Last year, my best friend and I had a falling out, and I’m still not fully sure how much of it was on me. The final incident involved a concert we had talked about going to for months but never made solid plans for until the week before. At that point, she was struggling financially and had already said she couldn’t really afford even one day. Tickets had gone up in price, and it appeared that one-day tickets were sold out, leaving only the two-day option, which was much more expensive. I still really wanted to go and didn’t want to miss it.
Around this time, I had also gotten closer to a new group of friends who had been hanging out with both of us. A pattern had formed where we would all talk about plans, but my best friend often wouldn’t end up coming because she chose to stay home with her husband or take care of her pets. (We’re all 21 at this point)The night before the concert, one of our friends texted me late saying they wanted to meet up with another group and decide whether to buy tickets at the venue. (There was a pre party with a parade and stuff)Everything was last-minute, and I agreed without bringing it up to my best friend. Part of my reasoning was timing, and part of it was assuming the cost made it unrealistic for her anyway, which I now recognize wasn’t a great call.

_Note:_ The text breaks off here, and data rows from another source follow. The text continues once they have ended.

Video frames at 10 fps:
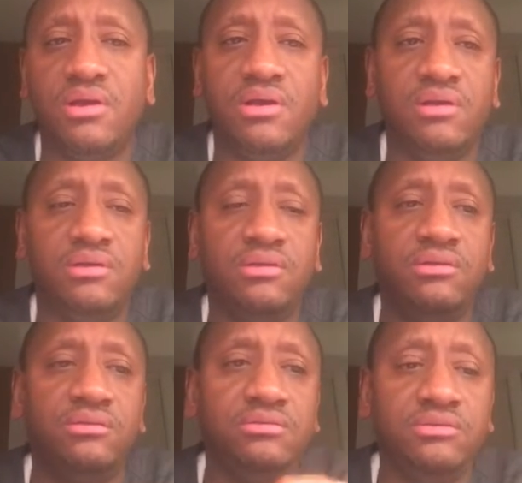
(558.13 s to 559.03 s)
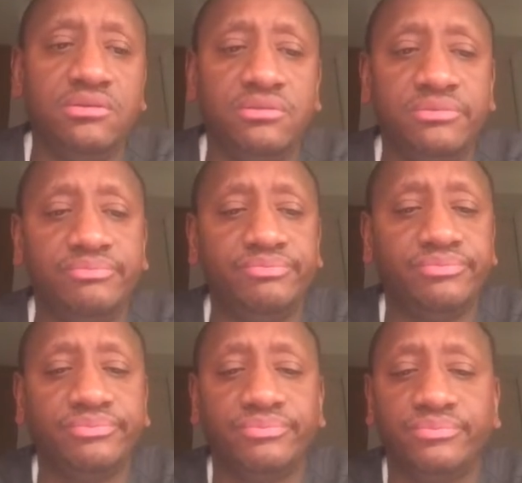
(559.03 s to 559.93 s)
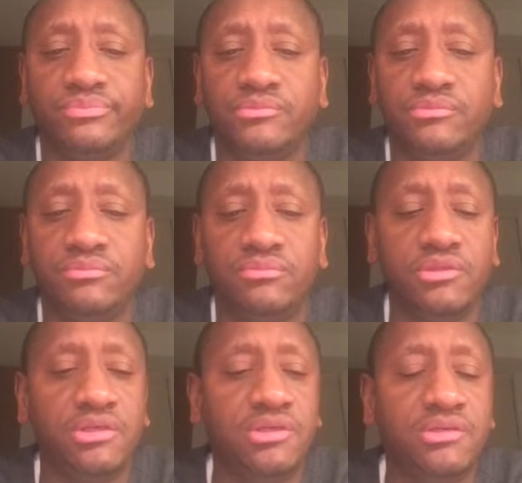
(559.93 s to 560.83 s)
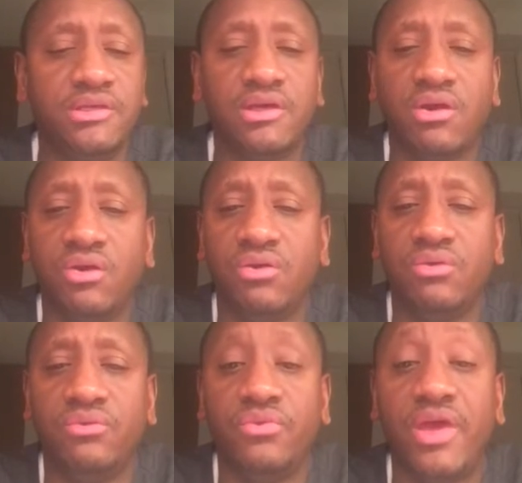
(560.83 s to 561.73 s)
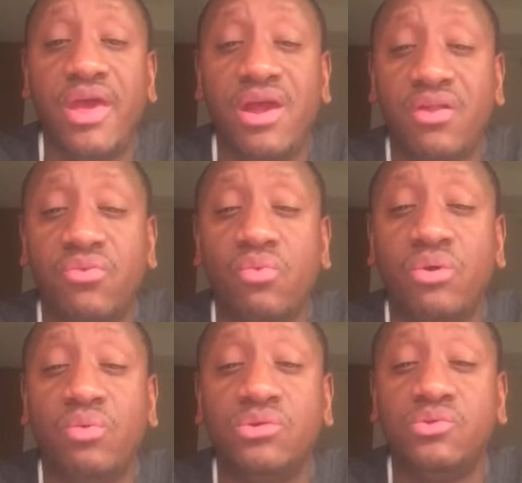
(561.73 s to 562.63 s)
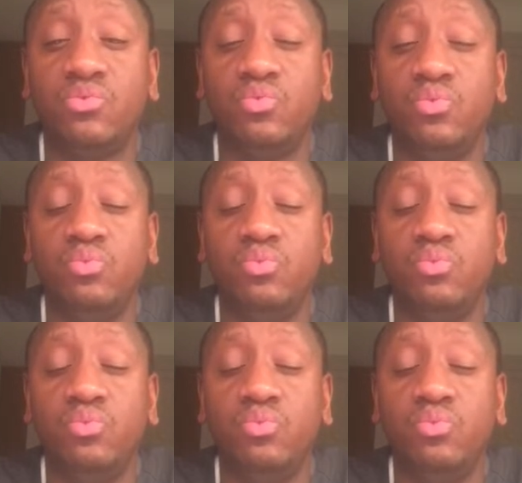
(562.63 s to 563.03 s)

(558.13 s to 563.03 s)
And it didn't take long, the earthquake was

We ended up going and buying the two-day tickets. The next morning, one-day tickets for the second day suddenly became available, and I reached out to my best friend to see if she wanted to go since that was the artist she actually wanted to see and it was less expensive. Around that time, she posted about feeling disappointed by people close to her to her close friends. I didn’t immediately realize it was about me, and my response didn’t land well. It turned into a bigger conversation where she said she felt we didn’t share the same values, though I later understood the real issue was feeling excluded.
I do take responsibility for that. Even though I reached out about day two, it likely felt too late since I had already gone the first day. I was very focused on myself and the experience and didn’t stop to think about how it might feel from her perspective. My intention wasn’t to leave her out entirely, but I can see how it looked like I went without her after talking about going together, and that understandably hurt her.